Skip all pre-prepared, packaged “oatmeal” labeled cereals, pop tarts, bars, and bologna. The chemical cocktails in the ingredients list tell the rest of the story. Also, keep cereals to less than 7 grams of sugar per cup (dude, that’s still a lot) and free of high fructose corn syrup, corn sugar, GMOs, and artificial dyes. There should be no numbers and all capital letters in food labels, i.e.: BHT. Breakfast shouldn’t come with a health risk.

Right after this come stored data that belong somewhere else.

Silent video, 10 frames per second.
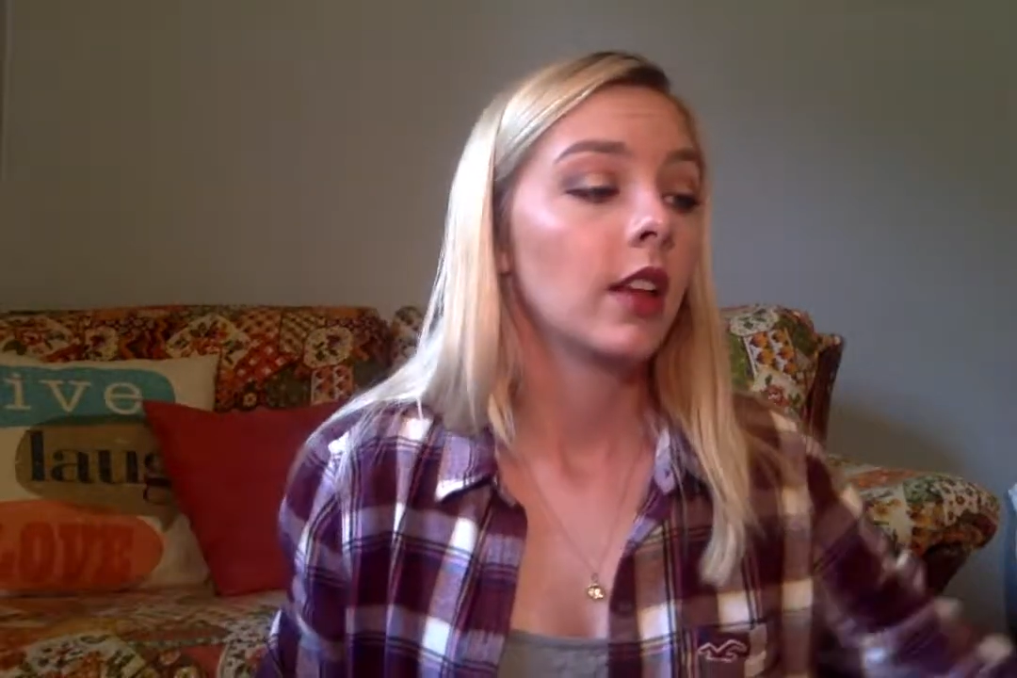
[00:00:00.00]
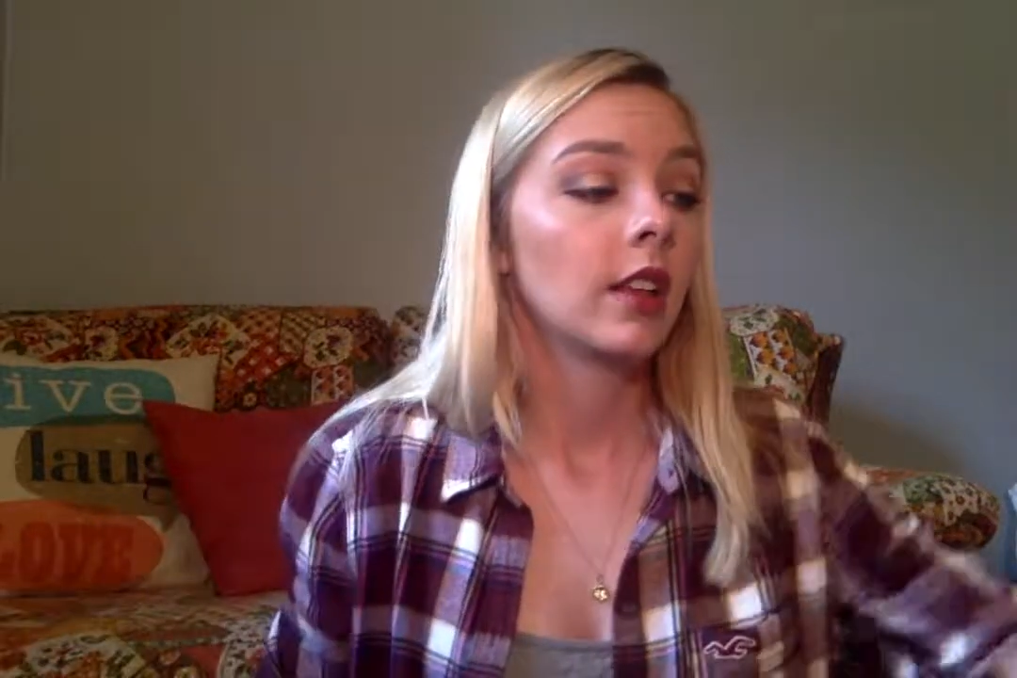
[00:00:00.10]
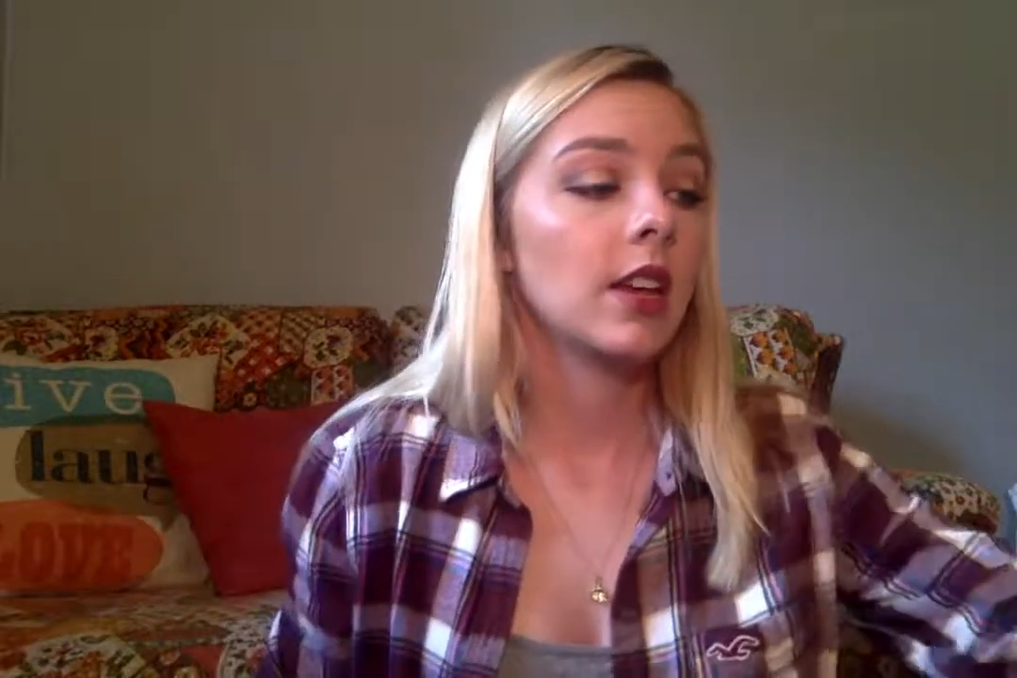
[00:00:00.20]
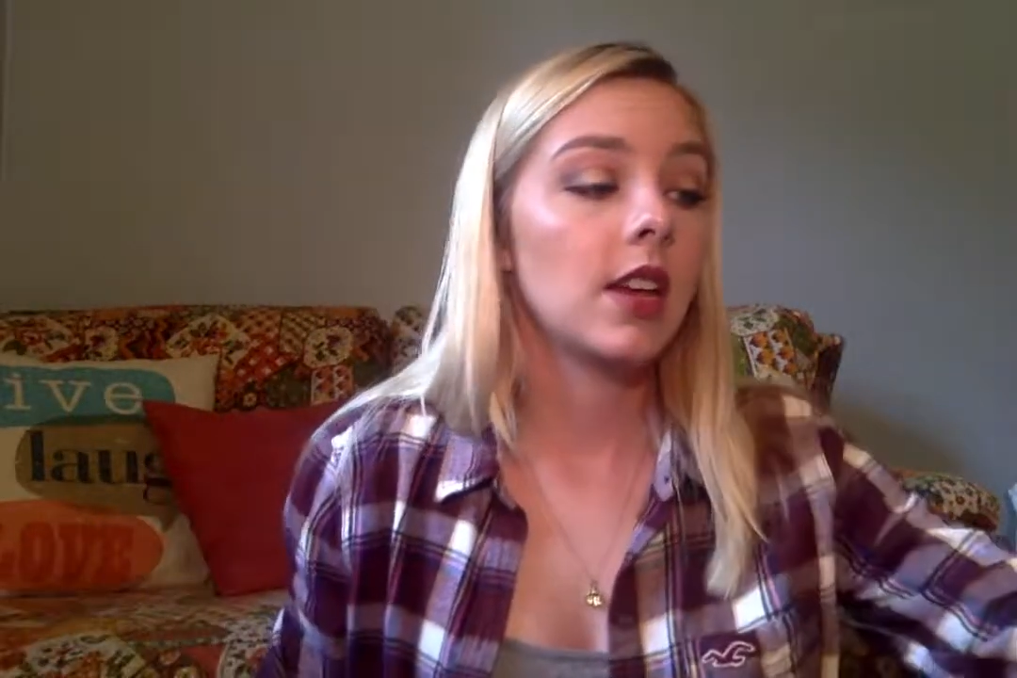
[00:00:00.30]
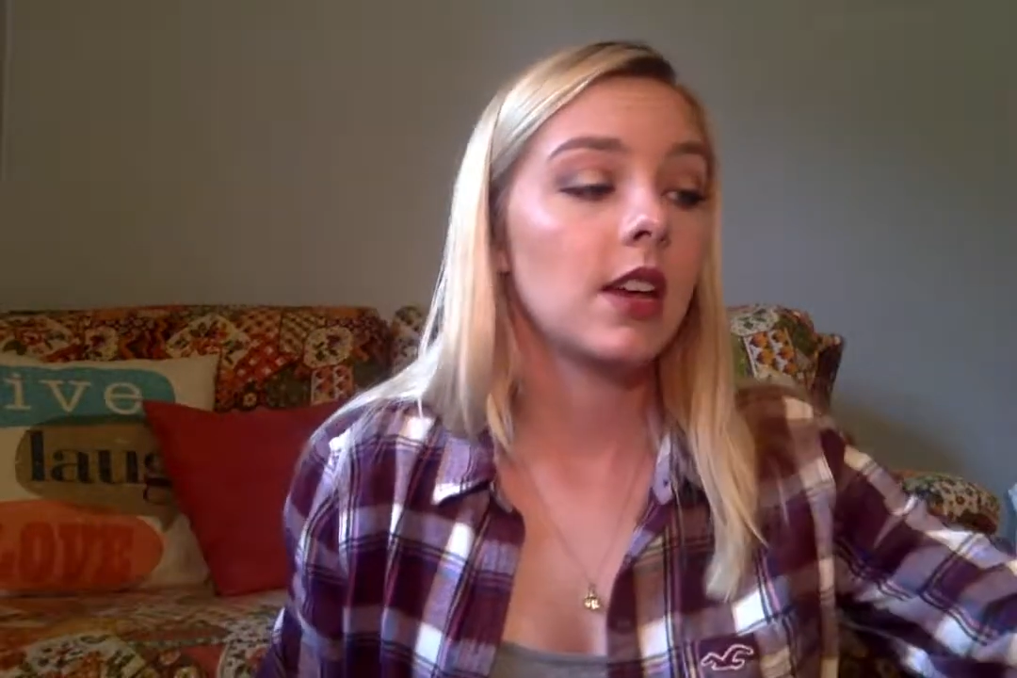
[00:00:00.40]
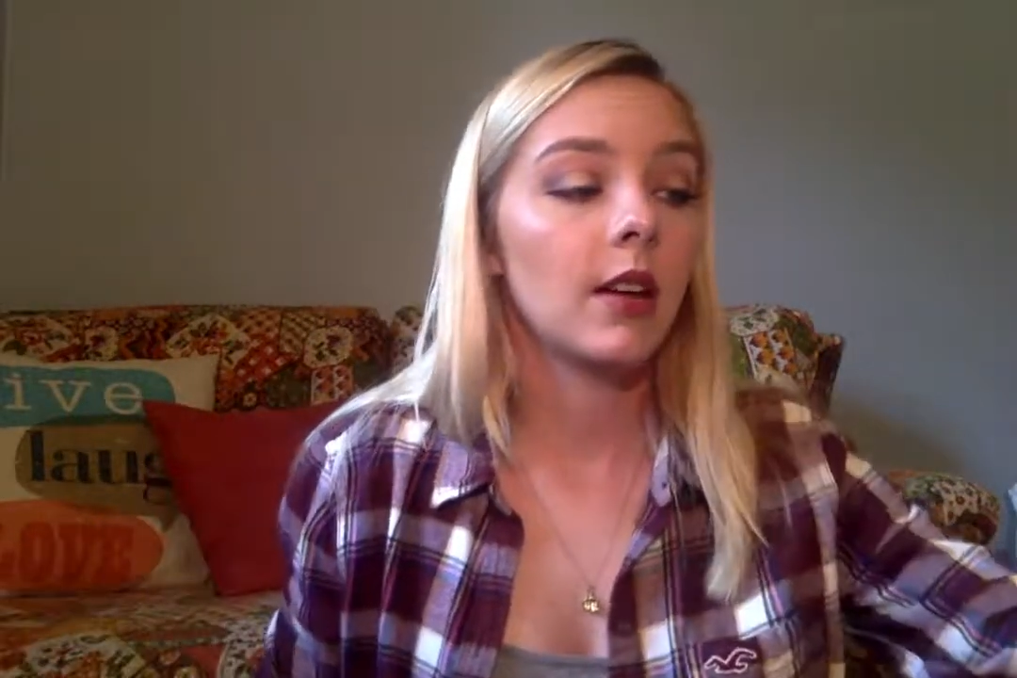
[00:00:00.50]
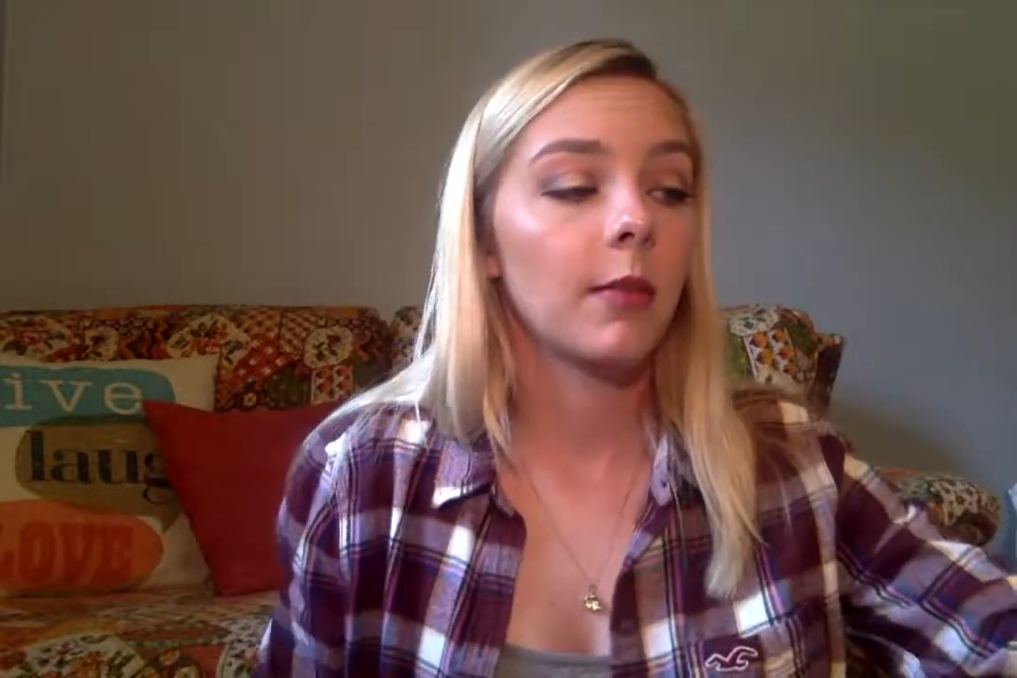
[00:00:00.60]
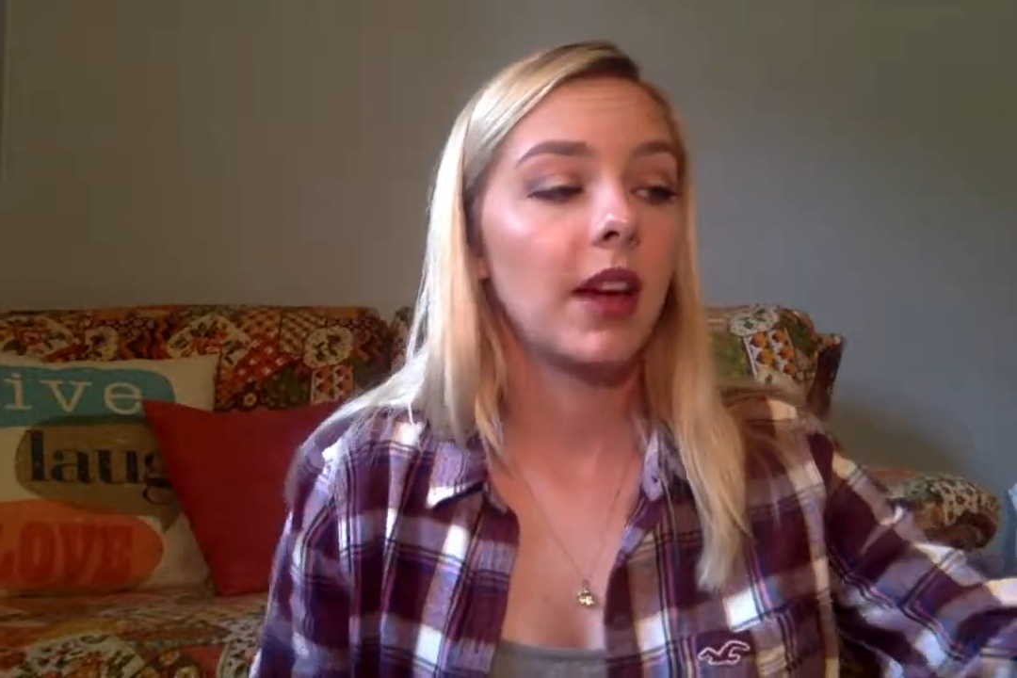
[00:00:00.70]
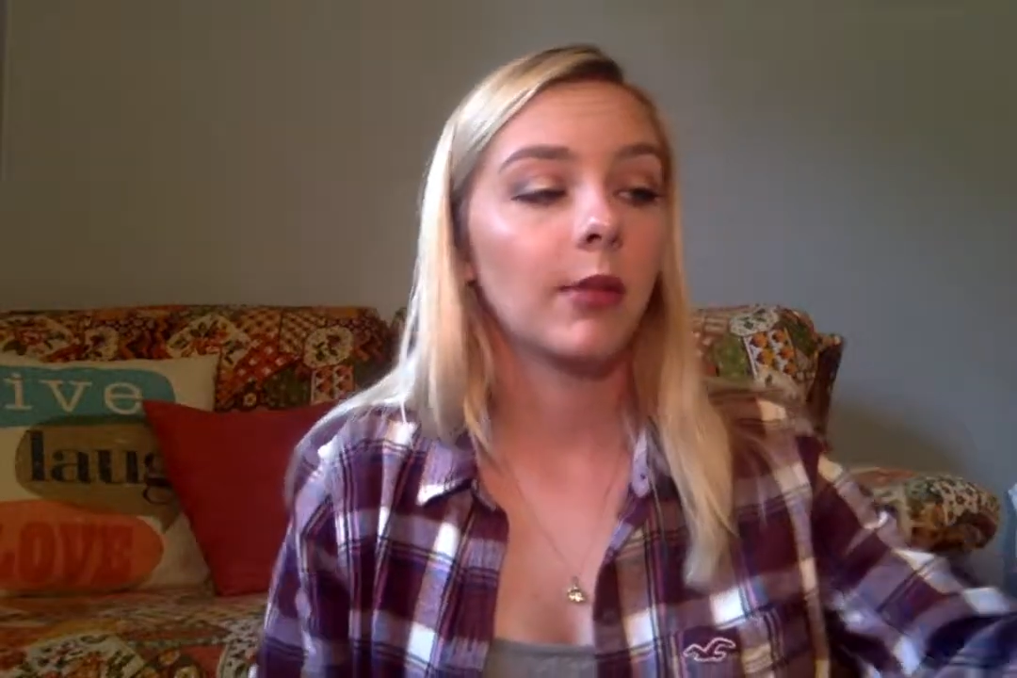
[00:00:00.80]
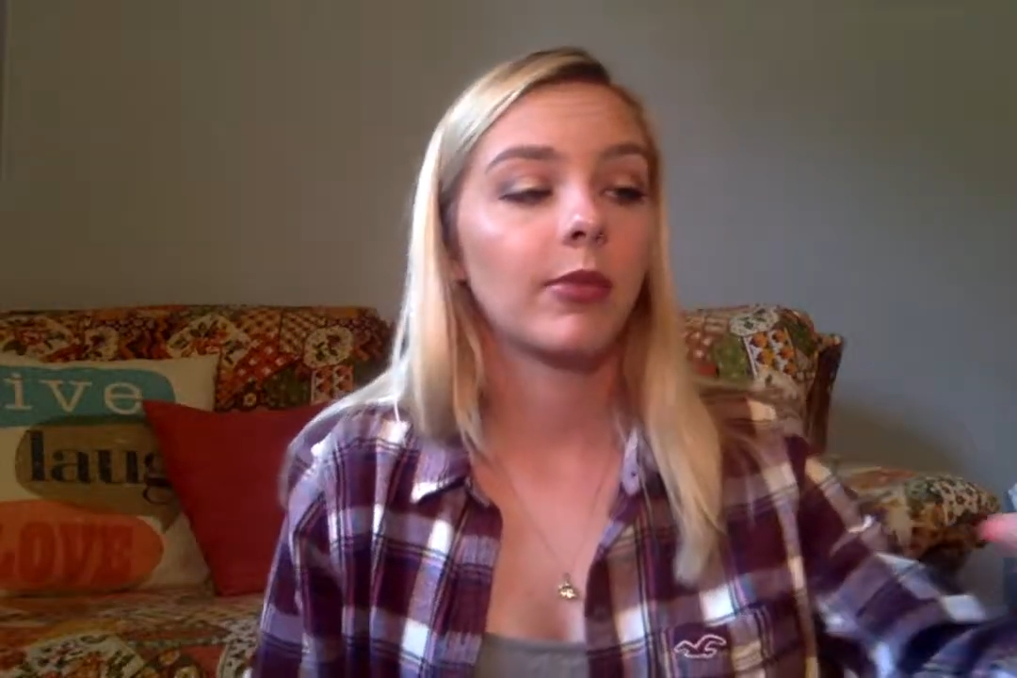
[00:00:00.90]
The Makeup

Benefits of a healthy breakfast include: better performance in cognitive skills; better ability to focus; reduced risk of heart disease, type 2 diabetes, and obesity; and overall improved performance. Starting the day with a good breakfast also leads to better food choices throughout the day.


Just as we “Learned Everything We Needed to Know in Kindergarten,” these three keys open doors to health and wellness, no matter what grade we are in. After all, kids learn most from the ultimate teacher, the one right under their own roof.

Wishing you a joyful, healthy and successful school year.